▸ **ENTRIES PROVIDED**
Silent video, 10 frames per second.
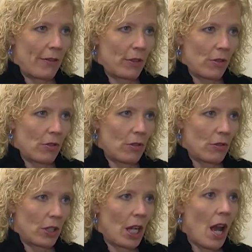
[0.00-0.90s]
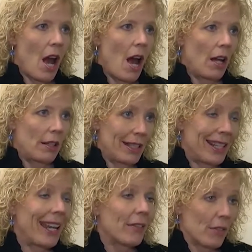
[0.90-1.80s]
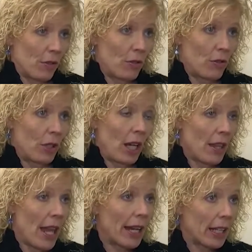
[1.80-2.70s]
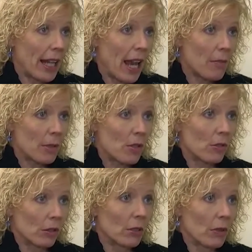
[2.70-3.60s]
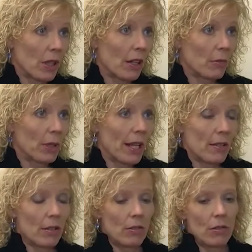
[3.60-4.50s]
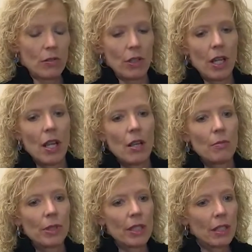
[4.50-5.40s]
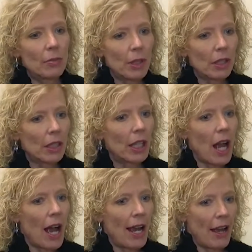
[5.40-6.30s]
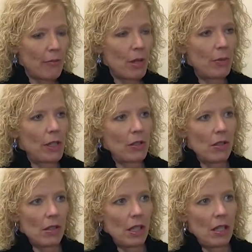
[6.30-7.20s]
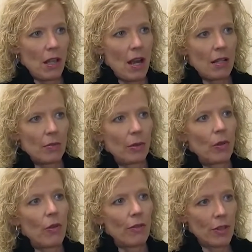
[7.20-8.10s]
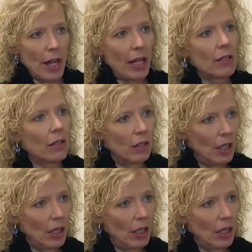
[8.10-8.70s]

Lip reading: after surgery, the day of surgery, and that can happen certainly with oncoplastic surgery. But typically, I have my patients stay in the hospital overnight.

▸ **INSTRUCTIONS TO FOLLOW**
The records above are to be repeated word for word, with the pictures omitted.

▸ **SOLUTION TO THIS EXERCISE**
Silent video, 10 frames per second.
[0.00-0.90s]
[0.90-1.80s]
[1.80-2.70s]
[2.70-3.60s]
[3.60-4.50s]
[4.50-5.40s]
[5.40-6.30s]
[6.30-7.20s]
[7.20-8.10s]
[8.10-8.70s]

Lip reading: after surgery, the day of surgery, and that can happen certainly with oncoplastic surgery. But typically, I have my patients stay in the hospital overnight.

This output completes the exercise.